いや、DB(データベース)を見ても分からない、もしくは目的のDBが見つからない(当時は社内ポータルが整備されていなくて数百のDBが乱立していた)から電話してるんだけど・・・覚悟はしていたけれど、新しい組織の中で生きていくって、やっぱり大変なのね。
仕方ない、兎に角、直接の知り合いを増やすしかない。私は片っ端から部署を訪ね、食事に誘い、相手を知る努力、自分を知ってもらう努力を始めた。
最初の仕事(プロジェクト)もまだ決まっていないある日、同じ戦略グループの同僚であった日置さんが、私に声を掛けた。
「三谷さん、私がやっているプロジェクトのアドバイザーをお願いできませんか」
日置さんが戦略グループ屈指の超強力コンサルタントであることを(あまり)知らなかった私は、二つ返事で引き受けた。「ええ、もちろん、よろこんで」
それから数ヶ月間、彼は私と二人、週一くらいでディスカッションを続けた。基本的には彼が自身のプロジェクトで作っていた資料やストーリーを説明し、それに私がその場で必死にコメントする、という形だ。彼はふんふんとそれを聞き、私のコメントの本質を探り出す。
たいていの場合、翌日すぐに彼は、「改良版」を携え再戦を挑んでくる。「昨日頂いたアイデアを自分なりに考えて、枠組みを作ってみたんですけど、見ていただけますか」と。アイデアの単純な適用に留まらず、そこには必ず、彼なりのプラスアルファ、いやそれ以上の工夫や独創があった。
こういう議論自体、とても刺激的で楽しいものだった。しかし、私が何より彼に感謝し、尊敬したのは、彼の「学ぶ姿勢」だった。
日置さんは純粋に私から、考え方やアプローチを「学ぼう」としてくれていた。
新しい組織の中で自分の居場所や価値を探しあぐねていた当時の私にとって、これは何より嬉しかった。
清さんも同様だ。同じ所属ではなかったが、ある日突然声を掛けられ、彼の主催する社内勉強会での講師を頼まれた。

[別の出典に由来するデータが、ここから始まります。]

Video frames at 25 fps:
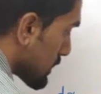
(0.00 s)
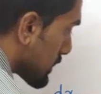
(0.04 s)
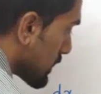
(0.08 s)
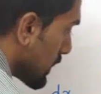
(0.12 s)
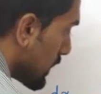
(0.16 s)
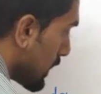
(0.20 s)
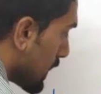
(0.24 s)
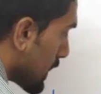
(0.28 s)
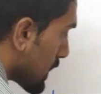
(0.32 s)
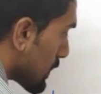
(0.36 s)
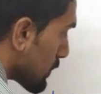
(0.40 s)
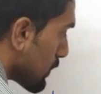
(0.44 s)

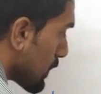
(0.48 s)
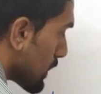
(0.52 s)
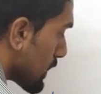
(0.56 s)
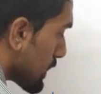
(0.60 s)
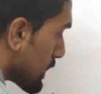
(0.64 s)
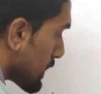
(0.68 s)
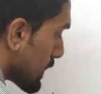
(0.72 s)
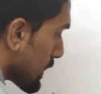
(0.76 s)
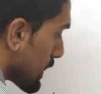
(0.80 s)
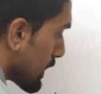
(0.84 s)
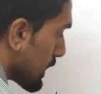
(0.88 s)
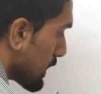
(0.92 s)
third
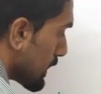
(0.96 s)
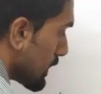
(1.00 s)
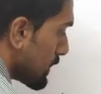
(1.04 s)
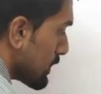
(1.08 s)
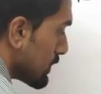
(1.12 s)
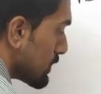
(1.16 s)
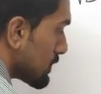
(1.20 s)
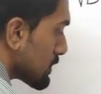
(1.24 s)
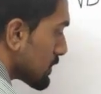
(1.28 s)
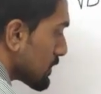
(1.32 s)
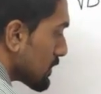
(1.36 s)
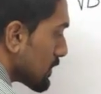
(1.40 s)
one
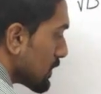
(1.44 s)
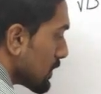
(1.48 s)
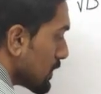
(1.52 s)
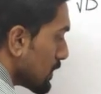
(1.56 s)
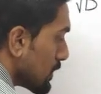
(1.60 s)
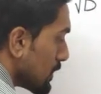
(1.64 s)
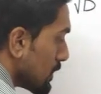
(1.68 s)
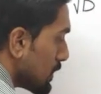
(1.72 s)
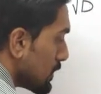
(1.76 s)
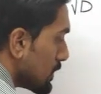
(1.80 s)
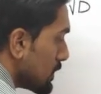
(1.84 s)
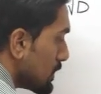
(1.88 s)
is
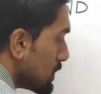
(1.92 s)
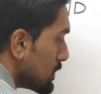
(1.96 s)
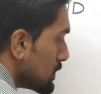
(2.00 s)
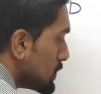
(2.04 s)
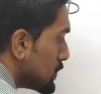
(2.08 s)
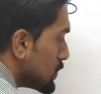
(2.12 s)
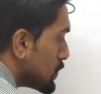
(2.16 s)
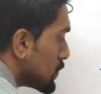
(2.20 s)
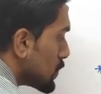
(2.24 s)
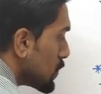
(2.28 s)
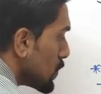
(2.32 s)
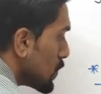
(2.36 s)

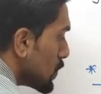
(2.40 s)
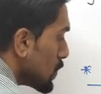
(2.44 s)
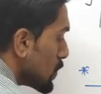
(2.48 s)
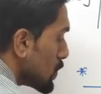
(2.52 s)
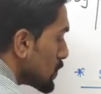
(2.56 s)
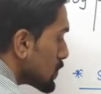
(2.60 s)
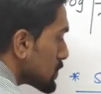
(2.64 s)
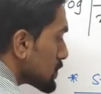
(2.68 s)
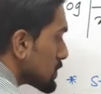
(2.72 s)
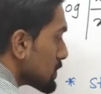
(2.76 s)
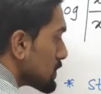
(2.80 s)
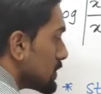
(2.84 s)

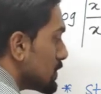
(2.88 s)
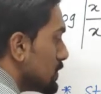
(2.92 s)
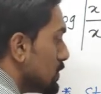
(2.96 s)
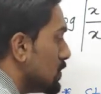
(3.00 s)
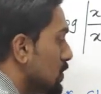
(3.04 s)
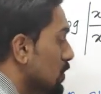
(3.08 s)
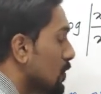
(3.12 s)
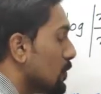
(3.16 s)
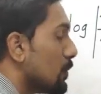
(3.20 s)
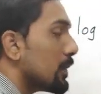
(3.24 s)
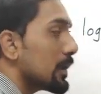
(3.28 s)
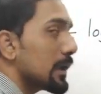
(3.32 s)
choose
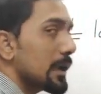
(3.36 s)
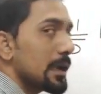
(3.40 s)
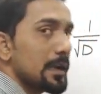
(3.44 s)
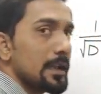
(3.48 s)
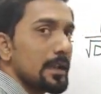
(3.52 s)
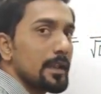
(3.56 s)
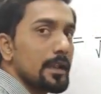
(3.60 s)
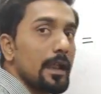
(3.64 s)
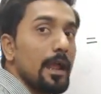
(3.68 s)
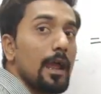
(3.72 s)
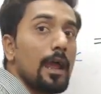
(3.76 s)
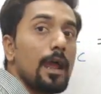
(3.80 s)

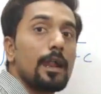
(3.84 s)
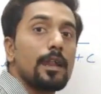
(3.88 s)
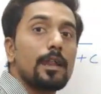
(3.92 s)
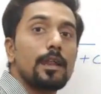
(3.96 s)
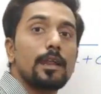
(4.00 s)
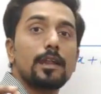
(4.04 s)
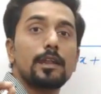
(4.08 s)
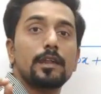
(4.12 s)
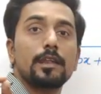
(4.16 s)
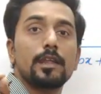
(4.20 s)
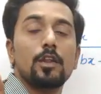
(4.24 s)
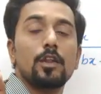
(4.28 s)
numerator
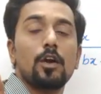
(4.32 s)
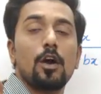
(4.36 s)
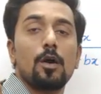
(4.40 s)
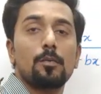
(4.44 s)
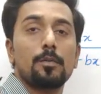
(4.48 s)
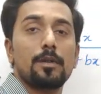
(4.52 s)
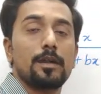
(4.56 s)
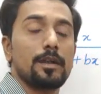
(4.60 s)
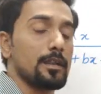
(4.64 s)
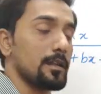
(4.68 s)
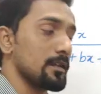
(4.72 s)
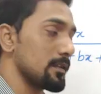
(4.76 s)
and
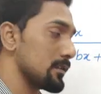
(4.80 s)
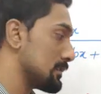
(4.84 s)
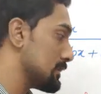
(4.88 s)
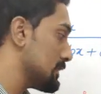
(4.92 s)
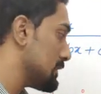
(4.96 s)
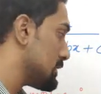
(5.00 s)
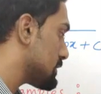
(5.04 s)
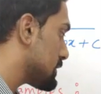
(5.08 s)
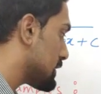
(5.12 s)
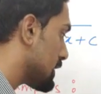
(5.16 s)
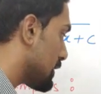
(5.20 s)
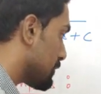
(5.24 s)
denominator.
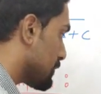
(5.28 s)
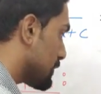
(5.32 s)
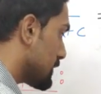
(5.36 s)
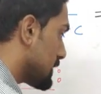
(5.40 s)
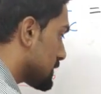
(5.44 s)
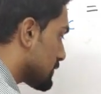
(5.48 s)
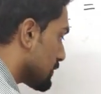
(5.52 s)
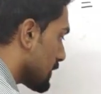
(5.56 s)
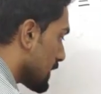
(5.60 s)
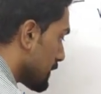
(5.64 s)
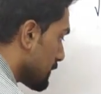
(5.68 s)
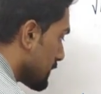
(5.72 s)
This step
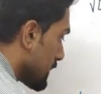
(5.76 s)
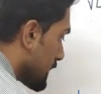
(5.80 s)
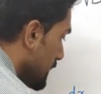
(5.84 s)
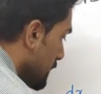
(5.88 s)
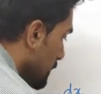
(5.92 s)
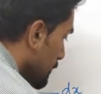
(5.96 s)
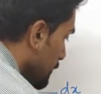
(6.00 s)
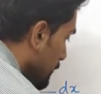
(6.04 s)
is very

「三谷さん、なんか教えてやってくんない?」「商品企画とか、製品企画とかに役に立ちそうな、なんか」
彼もやはり、自身のプロジェクトへのアドバイス、サポートを私に「頼んで」くれた人の一人だ。その後も、ただの飲み友達として色々なことで私を「使って」くれている(含む、夜の席)。
そう言った中で、私は感じていた。
「頼られる、って嬉しいこと」
「それはきっと他の人も同じ」
「自分ももっと人を頼りにしないと、いけないな」
ともすれば、内心密かに増長し、独立独歩で行こうとしすぎる嫌いが、私にもある。それを自ら諫めるようになったのは、お二人との付き合いのお陰であったように思う。
さて、きりがないので私がこの20年、諸先輩たちから受けたご指導ご鞭撻の紹介はこれくらいにしよう。
私がひとつ、自慢できることがあるとすれば、こういった言葉や教えを、取捨選択しながらもちゃんと守り実践してきたことだろう。
人真似から始めよう。そのうちきっと自らの血肉に。